Obrigado pela partilha da vossa inquisição 'férnica'.

Carlos M. Silva

Paulo Araújo disse...

Olá, Carlos.

Os fetos são um assunto divertido, também porque os botânicos andaram esquecidos deles durante uns tempos e ficaram ainda coisas por descobrir, mesmo acerca de plantas comuns. Só não te recomendo que te interesses mais por eles porque de outras formas de vida em que dás cartas (como insectos e afins) eu sei menos que zero.

Abraço,
Paulo

bea disse...

Tudo tem uma história. Tudo que existe diz de onde veio, com quem esteve, o que come e etc. É estar atento e disponível. Para olhar. E, neste caso, não só.
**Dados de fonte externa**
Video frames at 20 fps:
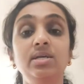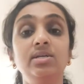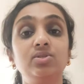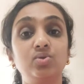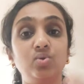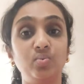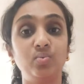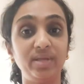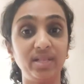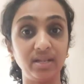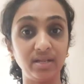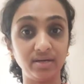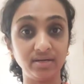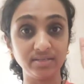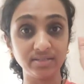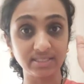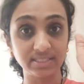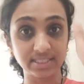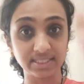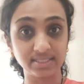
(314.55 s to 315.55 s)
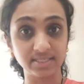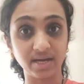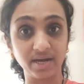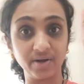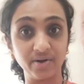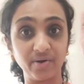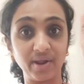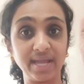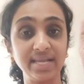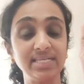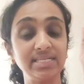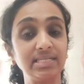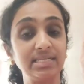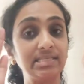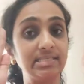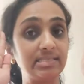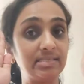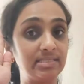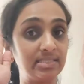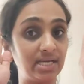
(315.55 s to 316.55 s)
So we learned this is our right and
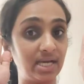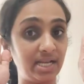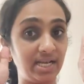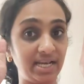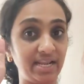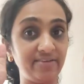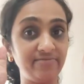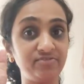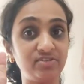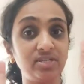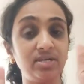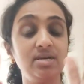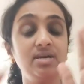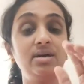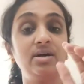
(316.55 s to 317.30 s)
this is our left.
Parabéns pelo interesse, paciência e sapiência por aqui repartida. Jamáis entrei no Palácio de Cristal, mas conheço-o e nunca reparei no feto :)
Boa Semana

Carlos M. Silva disse...

Olá Paulo

As cartas que dou ..são blufs visuais; encontros bem mais possíveis - mas casuais pois não sei nem tenho procurado saber das suas épocas de aparição - que alguma vez imaginara; e lembro: sem plantas, sem flores ..boa parte desta bicharada ..não existia! E vice-versa!! se não ajudado ..via-me (e vejo-me) num autêntico zoo ..e cada um mais estranho que outro; apenas ..há mais insectos que plantas ..daí o investimento visual!
Quanto aos fetos ..há pelo uns cá de casa com que me meterei; são apenas 3 ou 4 ..e claro ..muita coisa do que publicaram me ajudará no que falta (e é bastante) da botânica caseira!
Abraço

Carlos M. Silva

Maria Carvalho disse...

Nota da Redacção: O termo estéril foi usado neste texto em duas acepções. Referem-se as frondes estéreis, as largas, por não darem esporângeos. E também se diz que o Asplenium x lucrosum é um híbrido estéril, o que significa que os esporângeos que nascem nas frondes férteis, candidatos a serem plantas novas, na verdade não são viáveis.